A direct, real-time, size-resolved analytical strategy to follow drug loading and release from biocompatible gold nanoparticles.

BACKGROUND

Analytical methods for the characterization of nanoparticle-based drug delivery systems often rely on the quantification of unbound drug to provide information on drug loading and delivery, but fail to account for system complexity, address the state of the releasing system, or simulate the physiological environment. There is a clear need for new analytical methods capable of following the entire process of drug loading, stability and release under physiological conditions, based on multi-parametric analytical platforms. Asymmetric flow field-flow fractionation (AF4) can be used to size sort and isolate nanoparticles for further analysis or characterization by online, uncorrelated techniques.

RESULTS

We propose AF4 coupled with online multiple detectors to investigate the model drug delivery system consisting of albumin (BSA)-coated gold nanoparticles (AuNPs) loaded with curcumin (CUR). A maximum loading efficiency of 88.9 % is achieved by optimizing various experimental parameters.
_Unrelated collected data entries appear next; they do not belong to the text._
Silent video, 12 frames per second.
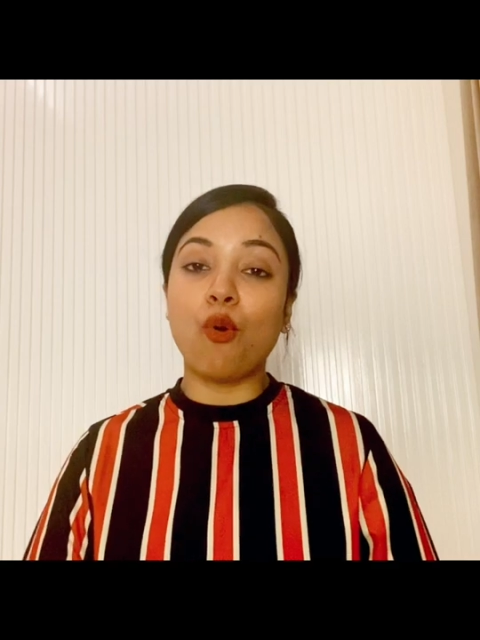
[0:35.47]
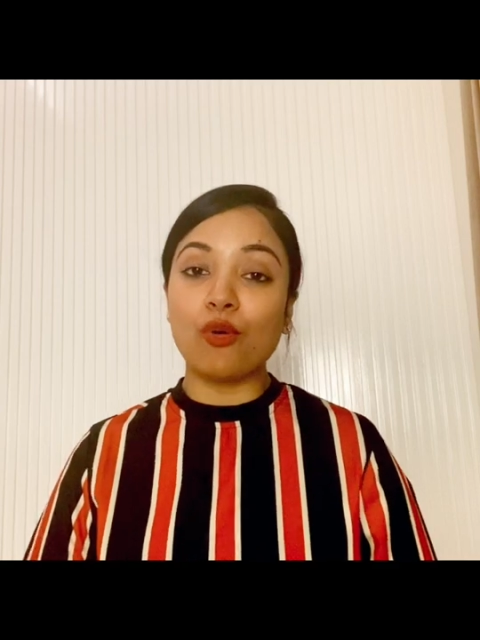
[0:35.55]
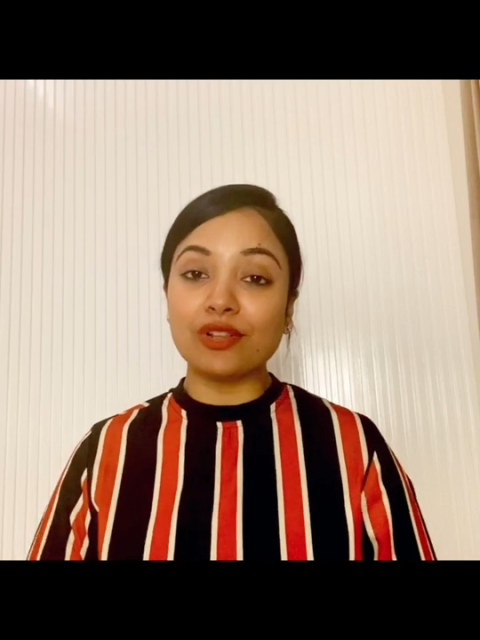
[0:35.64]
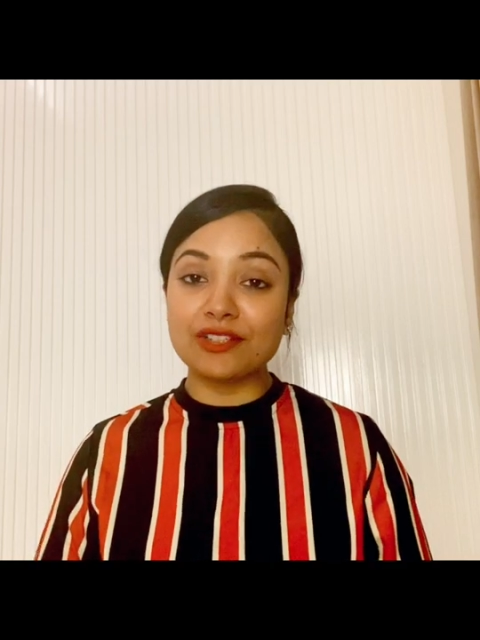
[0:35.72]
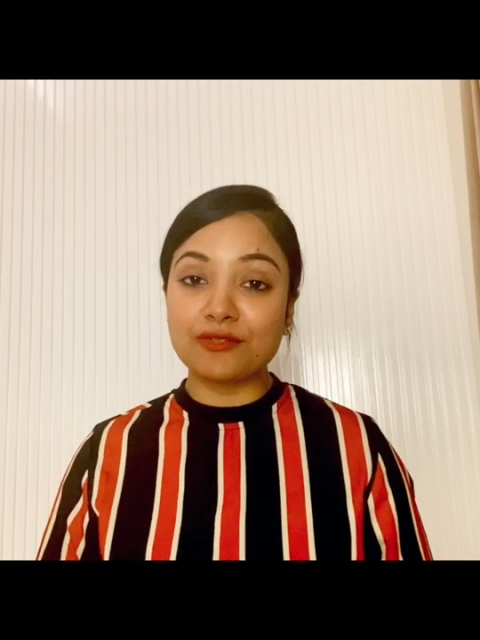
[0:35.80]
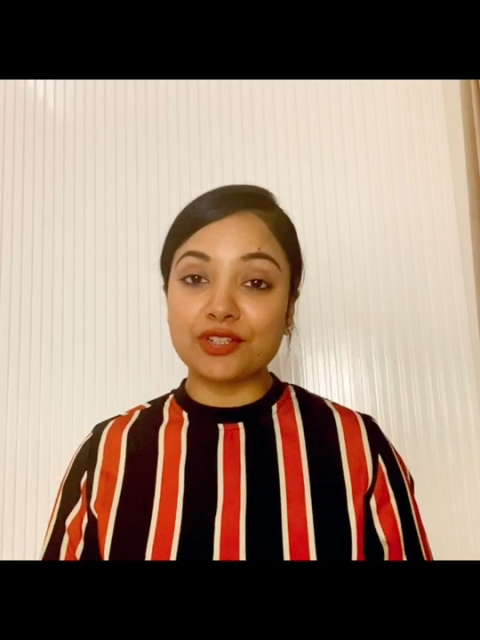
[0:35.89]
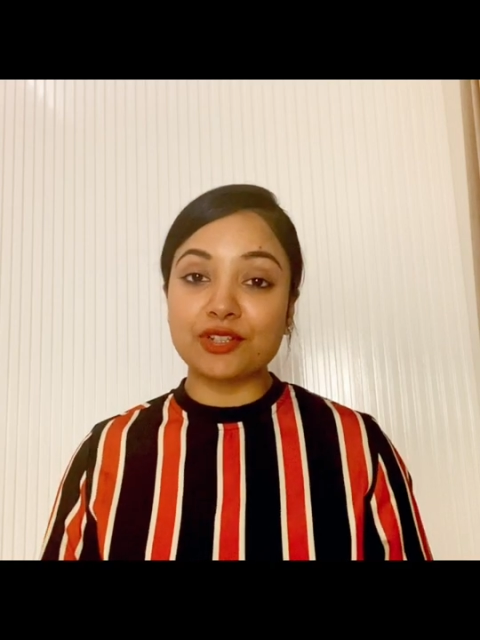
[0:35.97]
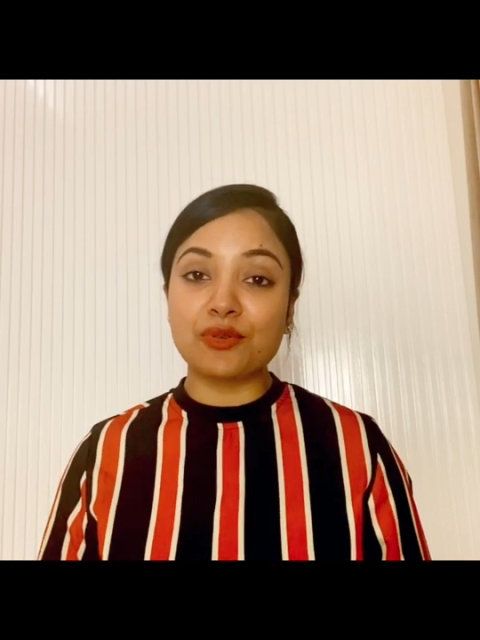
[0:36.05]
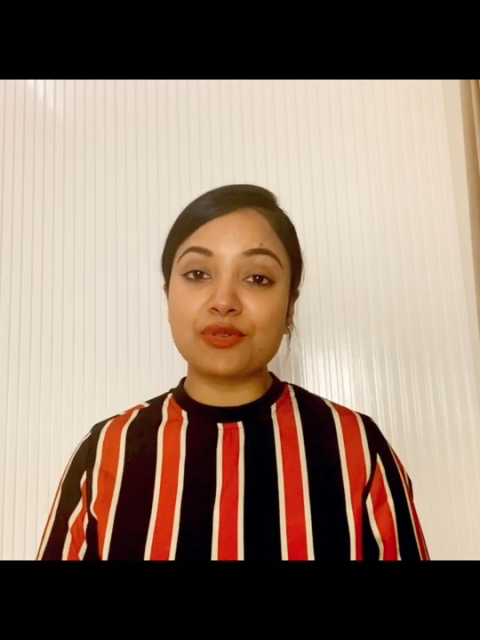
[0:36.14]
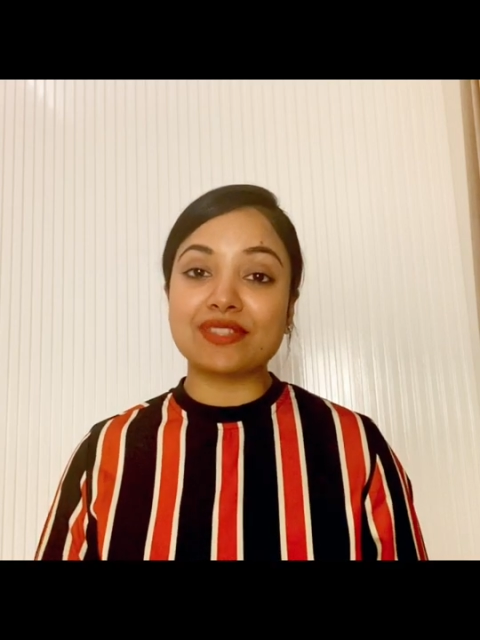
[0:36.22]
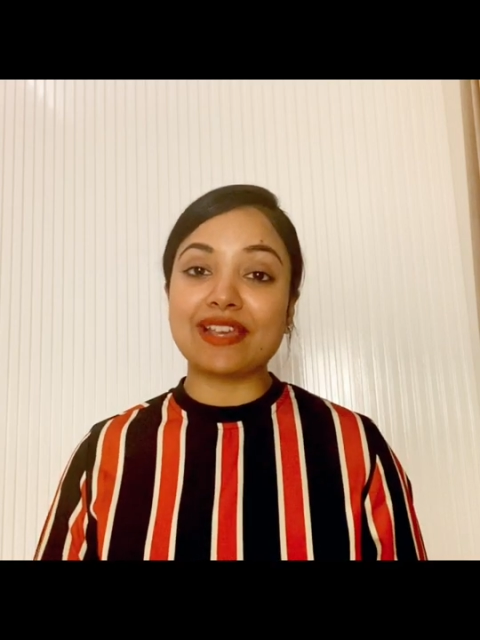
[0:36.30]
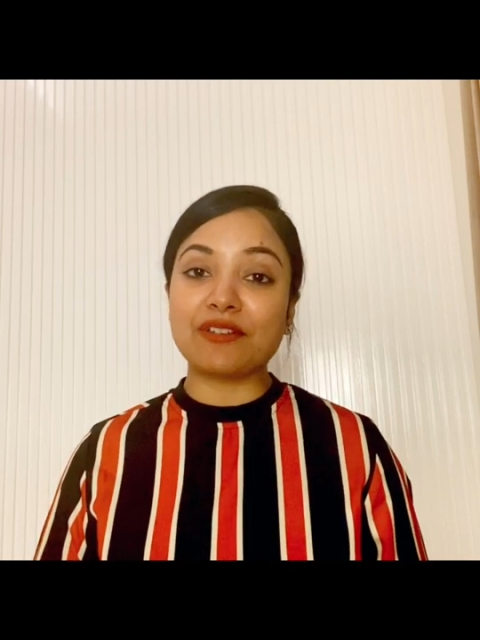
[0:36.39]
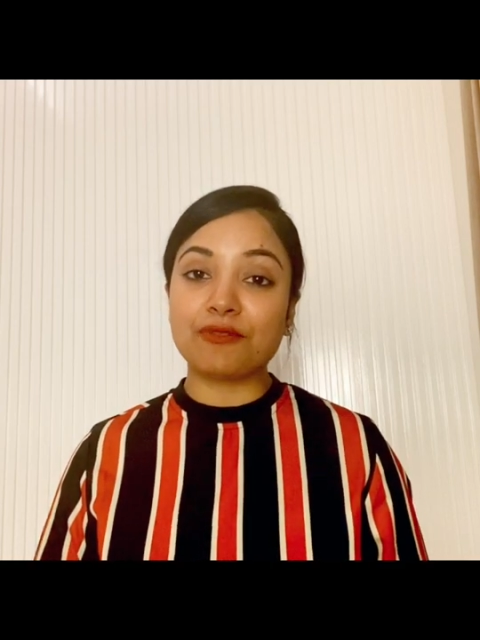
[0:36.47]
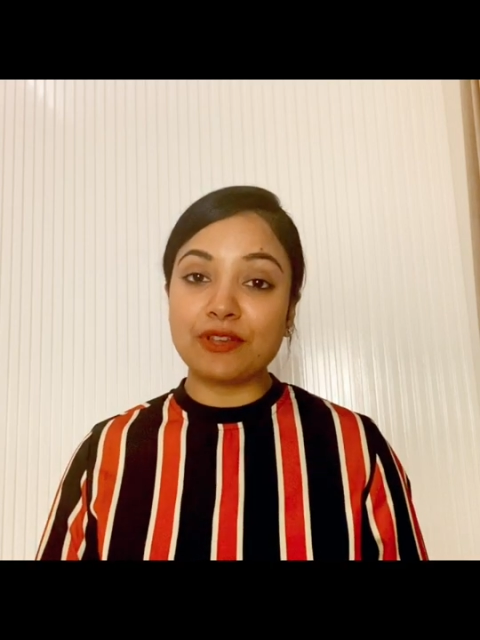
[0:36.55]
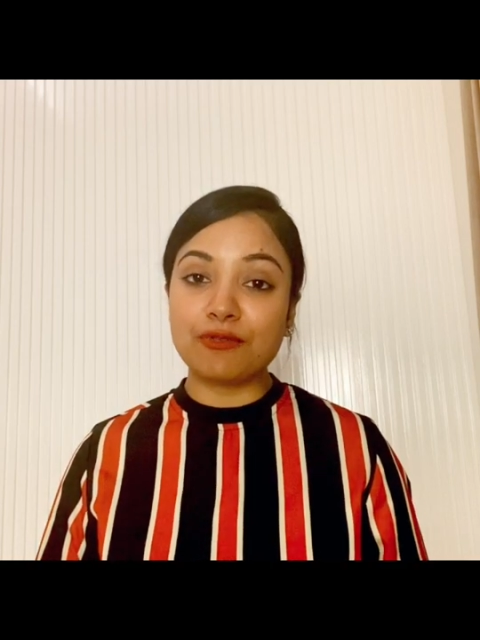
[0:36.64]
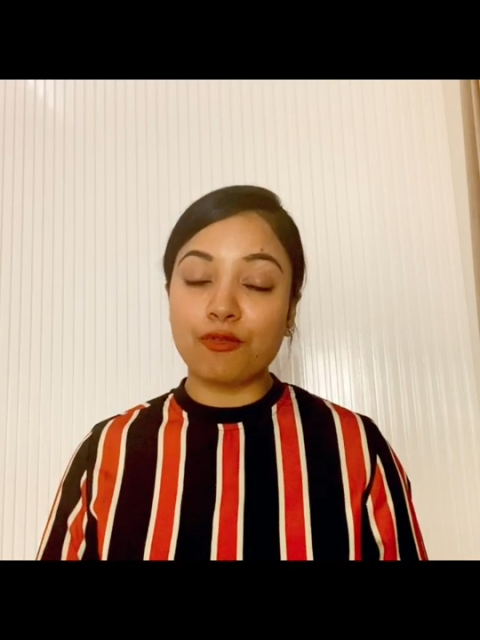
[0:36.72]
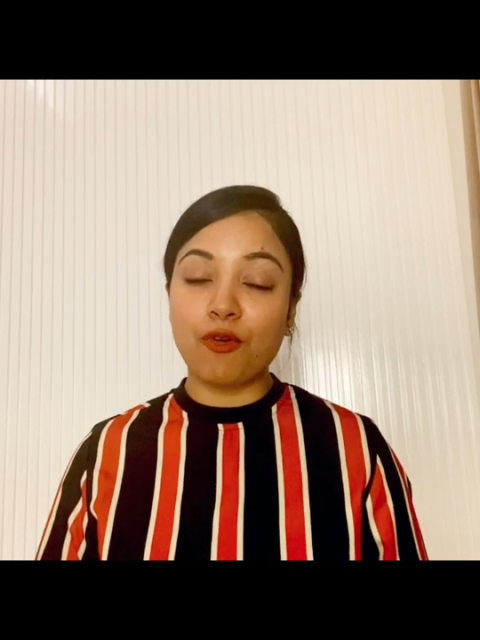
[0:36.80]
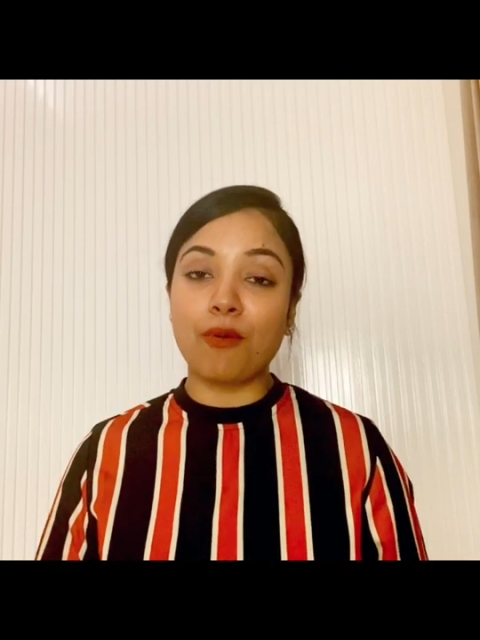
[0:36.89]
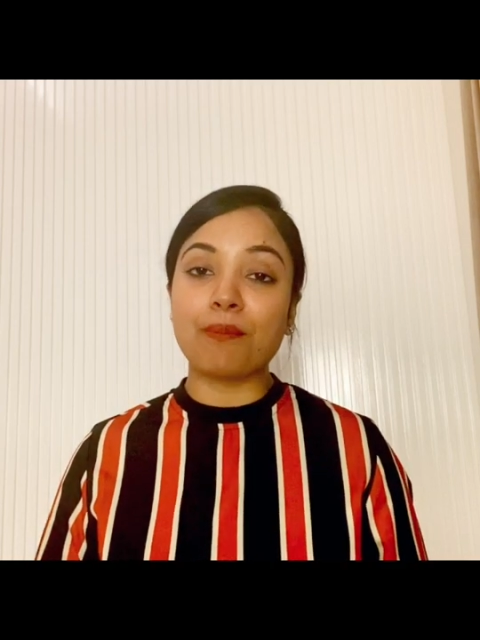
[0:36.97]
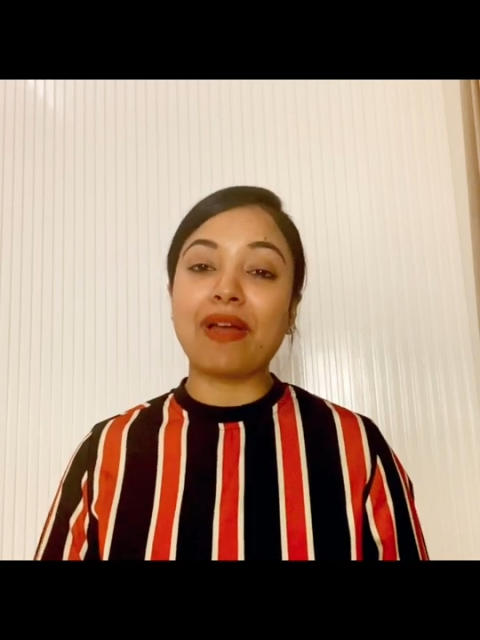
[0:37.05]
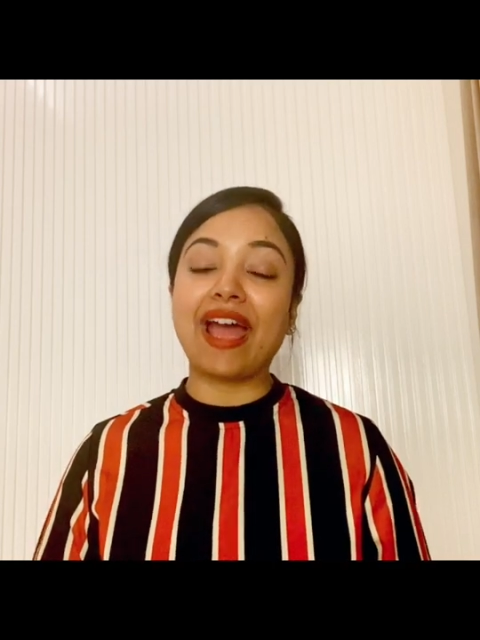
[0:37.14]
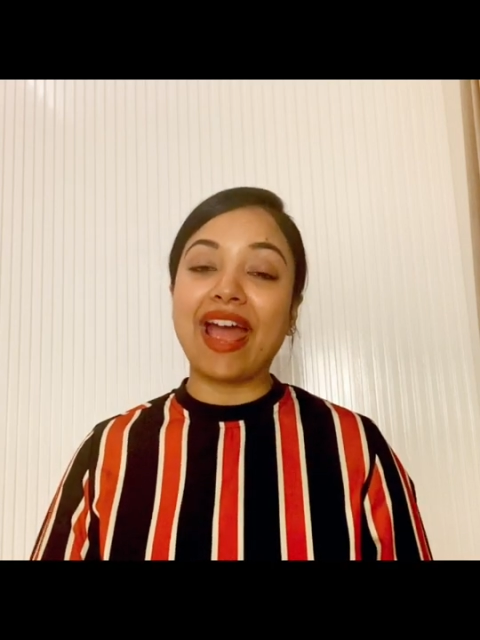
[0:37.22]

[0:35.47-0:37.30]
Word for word: all the videos that we form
The absorbance ratio of nanocarriers at 401 nm and 530 nm was successfully proposed as an index for evaluating drug loading (full load was 0.77 ± 0.01) and release from the carrier surface. At 37 °C, Au-BSA-CUR exhibits rapid drug release, achieving 34.8 % total release. This process is accompanied by swift degradation and efficient diffusion of the drug into the surrounding reservoir (∼30 %). The appearance of new absorbance peaks in fractograms (curcumin aggregation) at lower temperatures (20 or 30 °C) indicates the special properties of hydrophobic drugs, which are monitored by the AF4 platform for the first time.

SIGNIFICANCE

The tailored strategy employed in our investigation provided detailed, real-time, in situ analysis, making it a powerful tool for designing and optimizing drug delivery systems, providing insight into both loading and release mechanisms, assessing nanoparticle stability, and tolerating saline media. These results suggest that AF4-DAD-MALS is a more reliable and insightful technique for studying the stability, loading efficiency, and release dynamics of nanoparticle-based drug delivery systems.